Putting the IT in Care TransITions

On Friday, October 14^th, I look forward to attending a meeting in Washington DC called Putting the ‘IT’ in Care Transitions. That will be followed closely by the ONC S&I Framework Face-to-Face meeting in DC on October 18-19, which will also feature a track on Transitions of Care. Meanwhile, Meaningful Use Stage 2 standards definition marches on, as I wrote in my last blog. Many initiatives are converging (I hope).

The October 14^th meeting will consider three specific patient scenarios: an elderly isolated widow with many chronic conditions; a young child with serious asthma and exacerbating home environment; a homeless man with diabetes and schizophrenia. The premise is: “if the system is designed to assist the most complex patients, then the system will function effectively for all.” I agree with the premise as far as capabilities (more complex scenarios often require more robust capabilities), but I don’t think it’s always true from an adoption and usability perspective. How often have you and I felt that a process or a gadget or a computer UI was “over-engineered” because it was designed for a complex but rare scenario, but was cumbersome for the most common scenarios?
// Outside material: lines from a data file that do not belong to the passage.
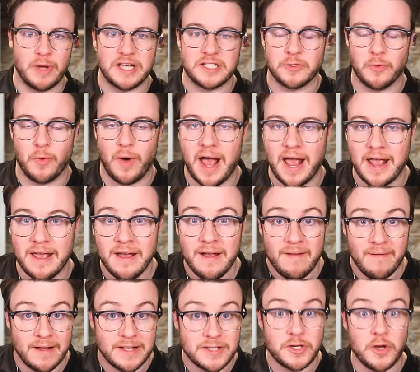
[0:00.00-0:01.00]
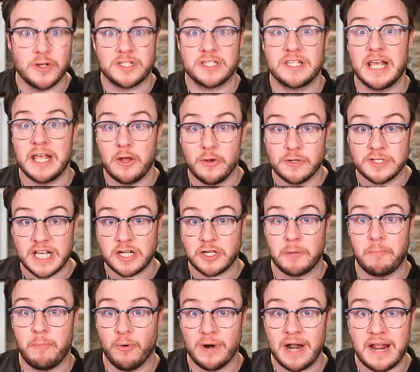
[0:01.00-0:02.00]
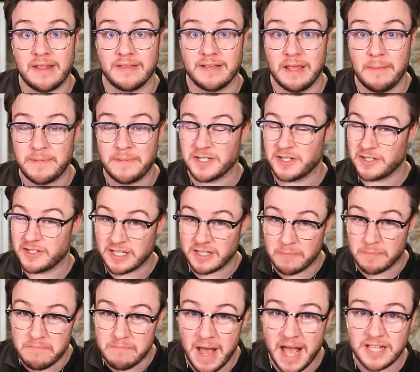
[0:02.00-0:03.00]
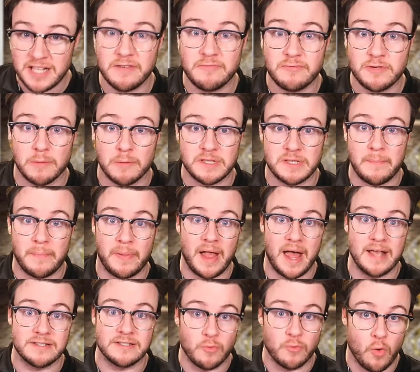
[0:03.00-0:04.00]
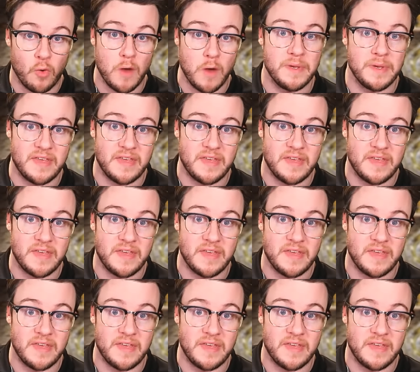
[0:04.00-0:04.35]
weeks away. Let's go see who's actually pulled out of the Olympics, because there's some massive top 10 players that won't be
The October 14^th meeting also has a premise that “even the most advanced provider and community organizations acknowledge that new innovation is needed to improve the efficiency and effectiveness of delivering transitional care interventions to large numbers of patients, particularly in an environment in which technology adoption is rapidly growing and the state of technology is changing.” Right on, and so I suggest that these are some key areas for “much new innovation:”

1. Innovative and Usable Presentation of a "just right" level of information to clinicians that avoids the extremes of "information overload fatigue" vs. overly aggressive filtering of information, especially when much information exchange occurs. Can HIT be smart enough to anticipate what a clinician needs? Or must HIT be passive and "do no harm" by leaving all decisions up to the clinician?
2. Policies and guidelines for which electronic information a clinician must read, vs. what they do not need to read. While this is often viewed as a bigger problem for HIE/"Pull" models, it’s a concern even for "push" exchanges, especially if a sender sends information to one provider and copies many others on the "care team." 
3. Reconciliation principles for many types of data, not just medications. E.g., lists of problems/diagnoses, allergies, procedures, and immunizations. The risks vs. rewards of merging, aggregation, deduplication, normalizing across multiple information sources whose vocabularies are not fully standardized. Should HIT strive for “a single source of truth” or just accept that “here is what other sources have said?”
4. Who or what makes a care team? The term is used a lot, but is it clear what makes one? Just knowing who other providers are, and even having access to their records, doesn’t necessarily create a team or a care plan. My hometown football team, the Philadelphia Eagles, has so much talent that some dubbed them a “Dream Team” and surely they know each other’s names and roles, but they aren’t an effective team at the moment. And to play off the meeting title, how will putting the T (Technology) into Team result in better patient Care?

I look forward to blogging about the outcome of these next two meetings.